Big Market helps businesses optimize their marketing efforts. A client is preparing to release a large catalogue of products, but is curious if enrolling in a program that gives out free products to select reviewers is worth the cost. This exercise will be an introduction to Big Data, it’s handling systems and it’s handle processes with some of the leading technologies in association: Hadoop, MapReduce, and PySpark. There will also be a look into NLP, Natural Processing Language, Cloud services such as AWS, Amazon Web Services, and their beneficial relationships with Big Data. This project will use use AWS Simple Storage Service (S3) and relational databases for basic cloud storage to complete an analysis of an Amazon customer reviews.
- AWS: S3, RWD
- PostgreSQL
- Google Colaboratory
- PySpark
Out of 918,702 reviews:
- There are 20,314 Vine reviews
- There were 8,079, 5-star, vine reviews
- 39.7% of vine reviews rated 5-stars
- There are 898,388 Non-Vine reviews
- 267,089, 5-star, non-vine reviews
- 29.7% of the non-vine reviews rated 5-stars
Is there is any positivity bias for reviews in the Vine program?

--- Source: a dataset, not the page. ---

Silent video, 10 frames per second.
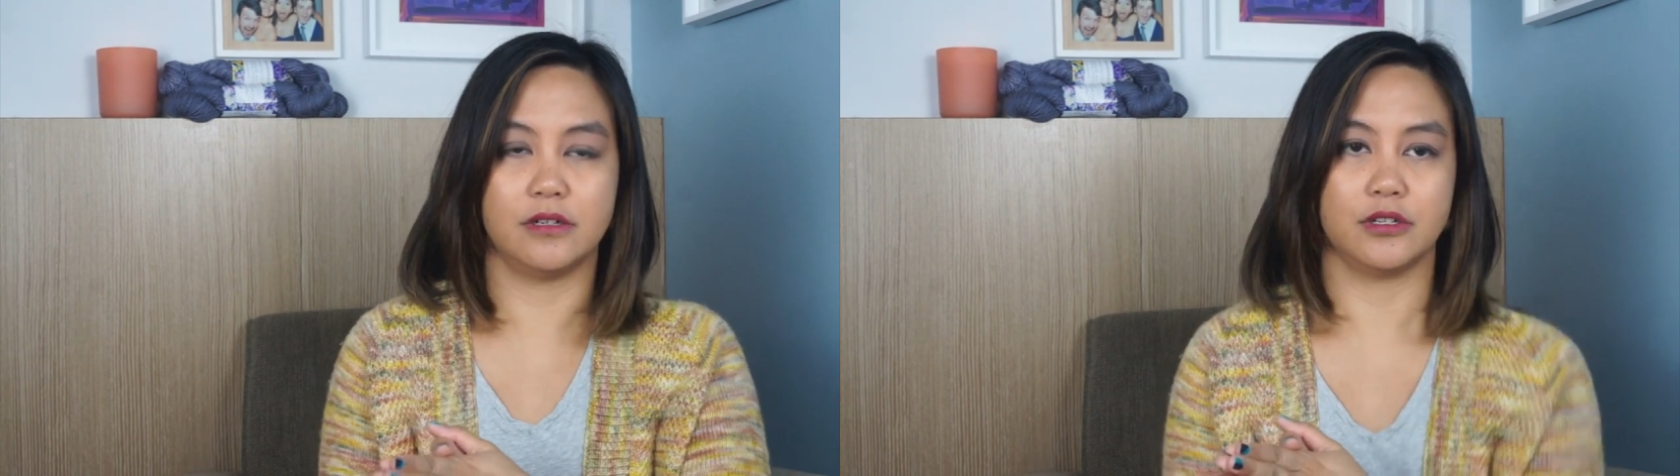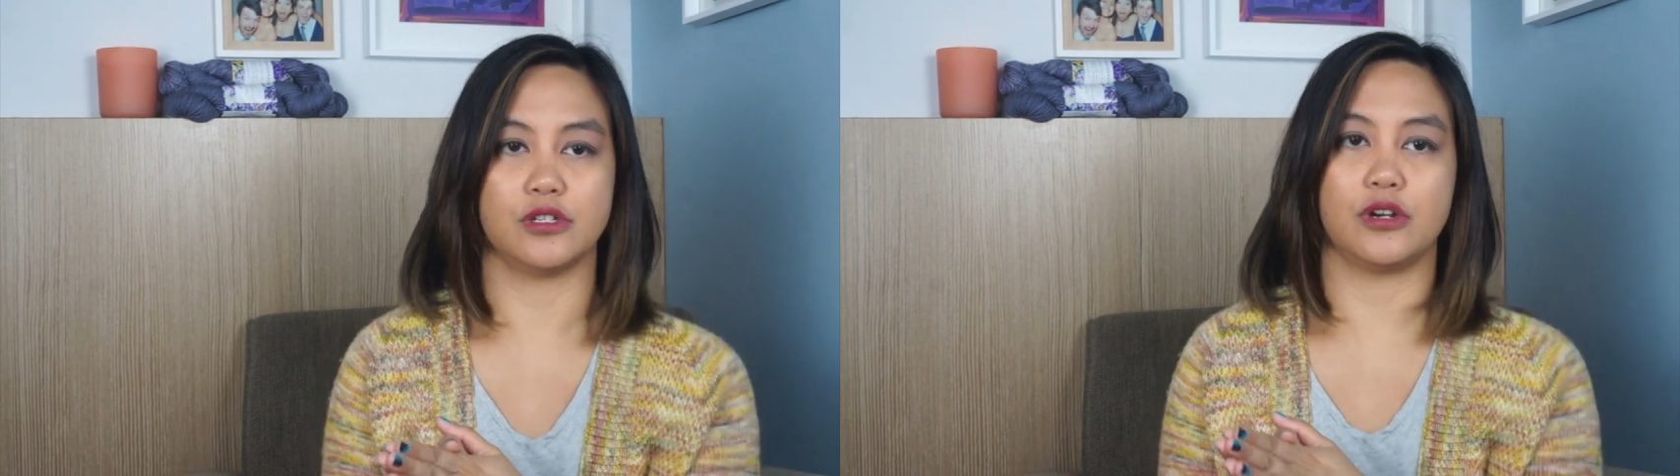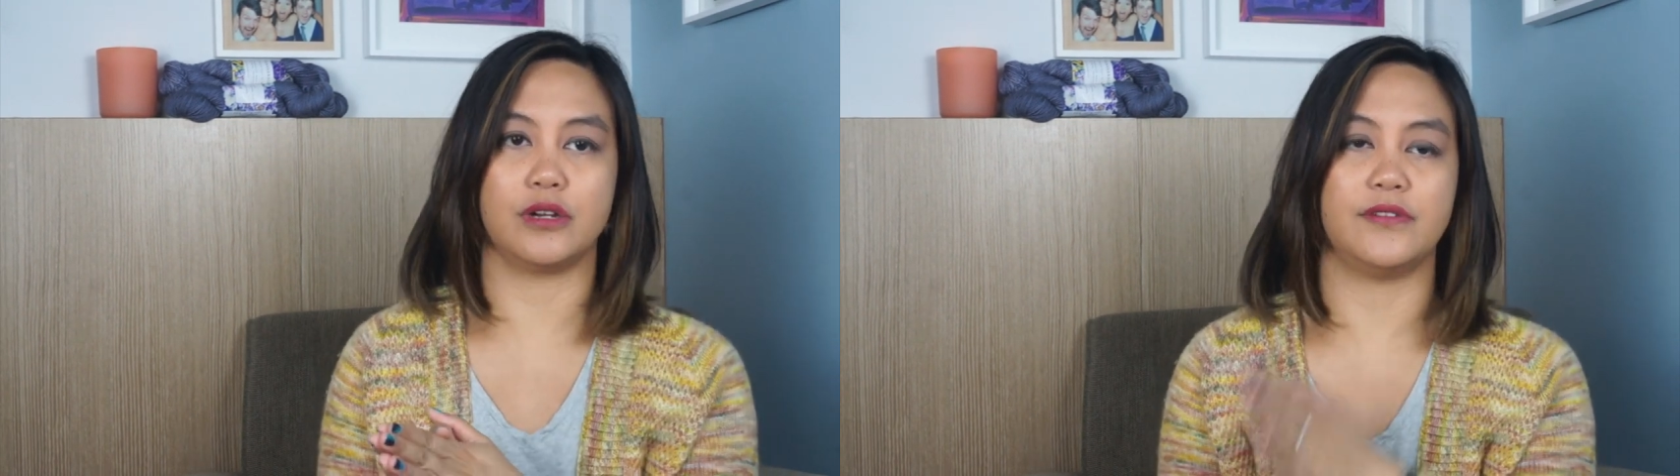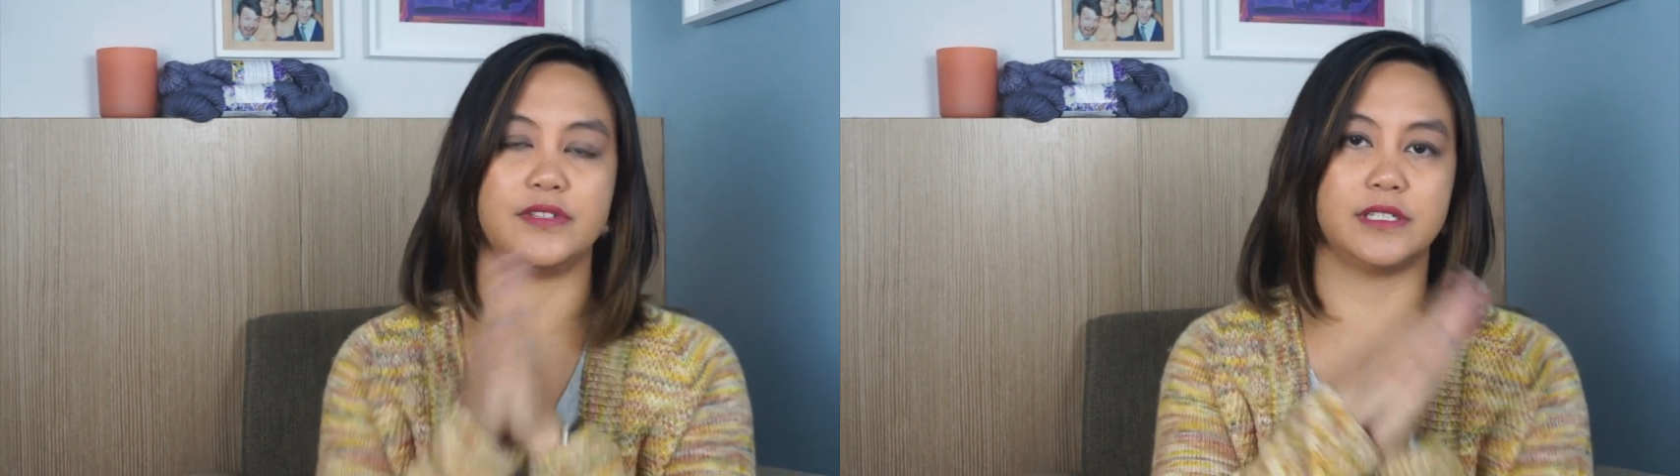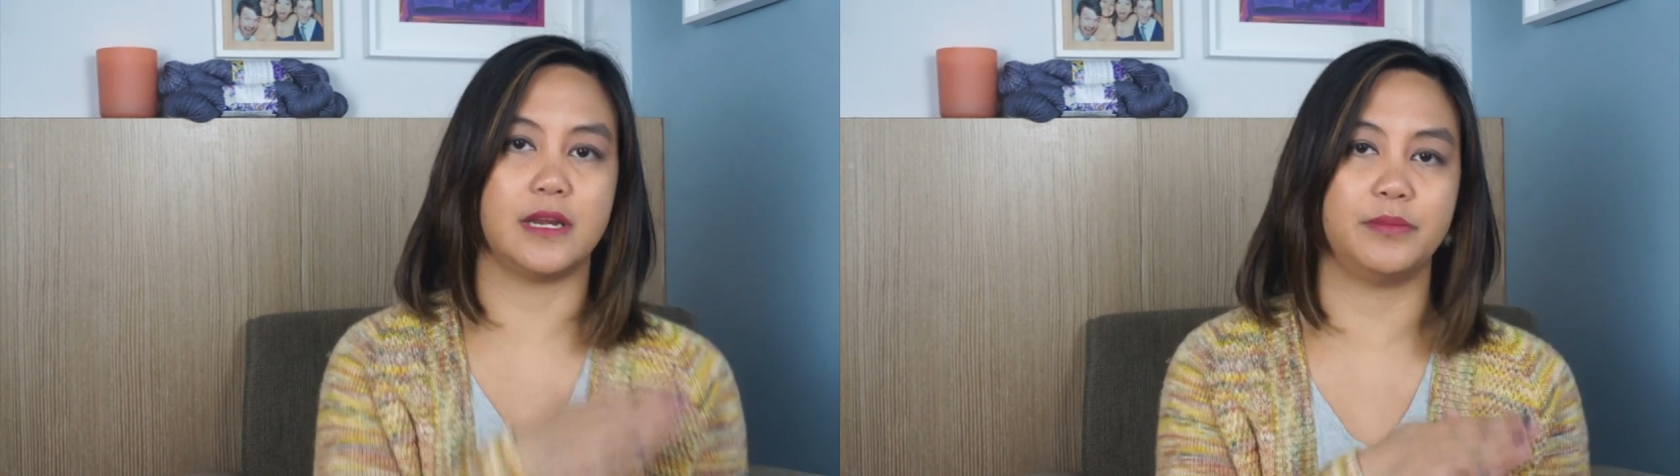So if
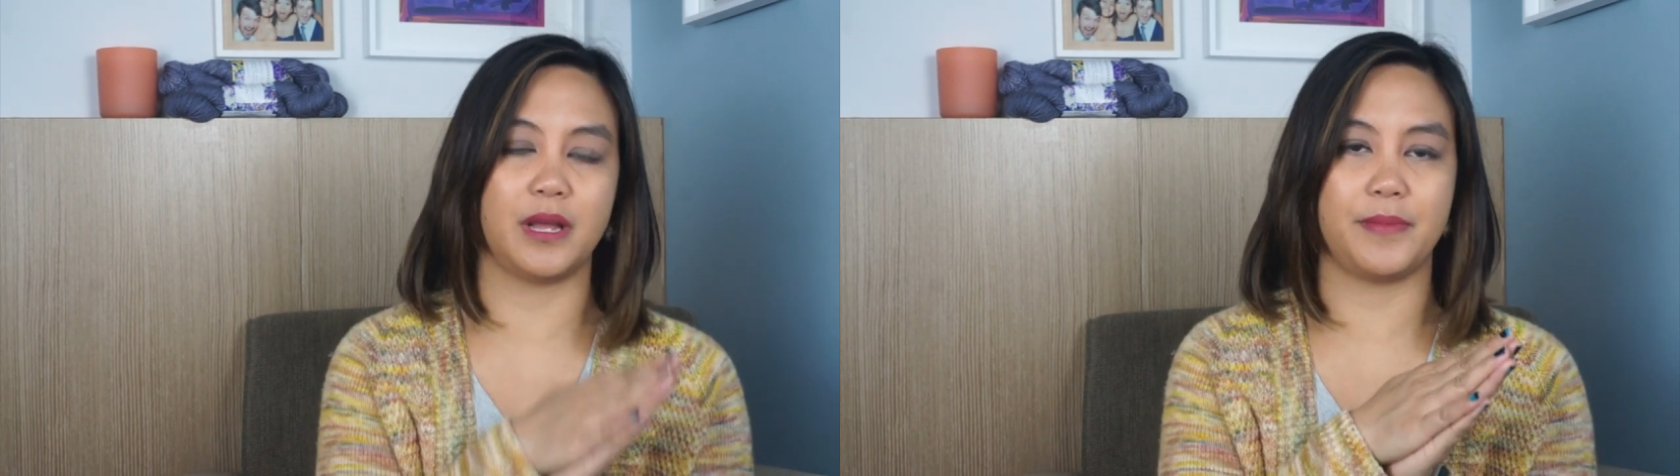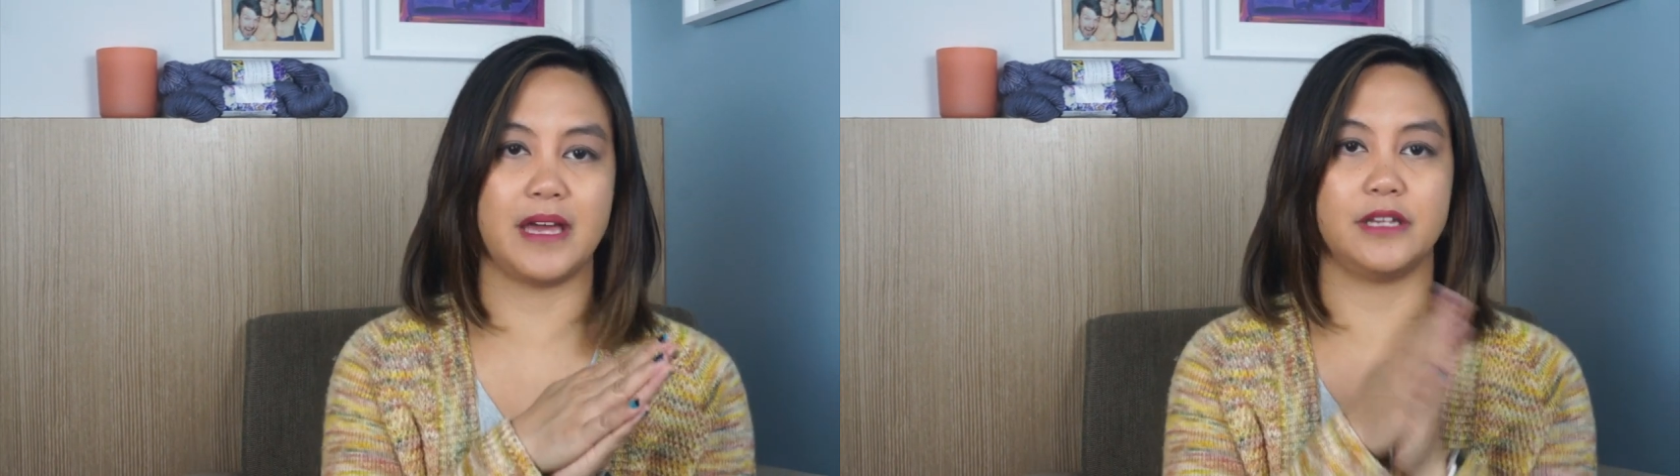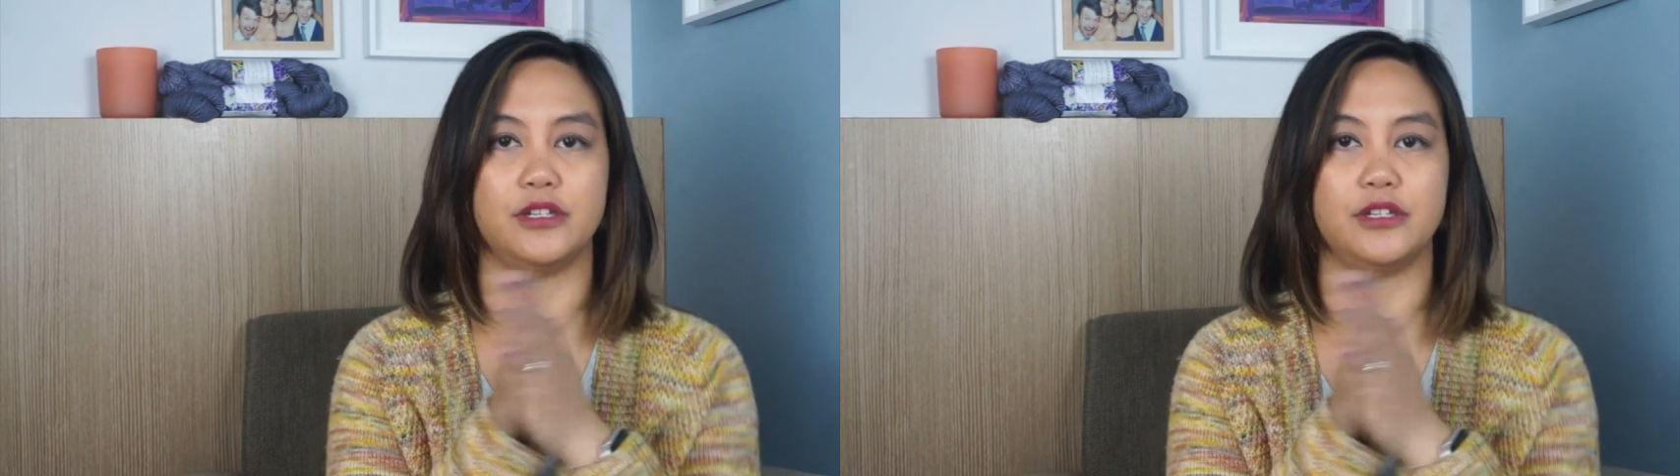it's a 10-ply pattern,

Yes, Although the unpaid reviews’ had a greater population set of 267, 089 reviews, the 5-star rating, from this group, was only 30% of their total votes. Whereas the Vine reviews’ 5-star rating percentage was nearly half of the total vote, approximately 40%. Statistically speaking there is an apparent bias with the participants of the paid reviews program. In further analysis, it was determined that non-vine reviews had a 43% positive (4-5 star) rating and a 46% negative (1-2 stars) rating, where as, Vine reviews were determined to have a 62% positive rating and a 6% negative rating. Taking into account the overall grand scheme of the rating data (1-5 star ratings), rather than just the 5 star ratings, the statistics does indicate a bias of positive ratings among reviews that were incentivized.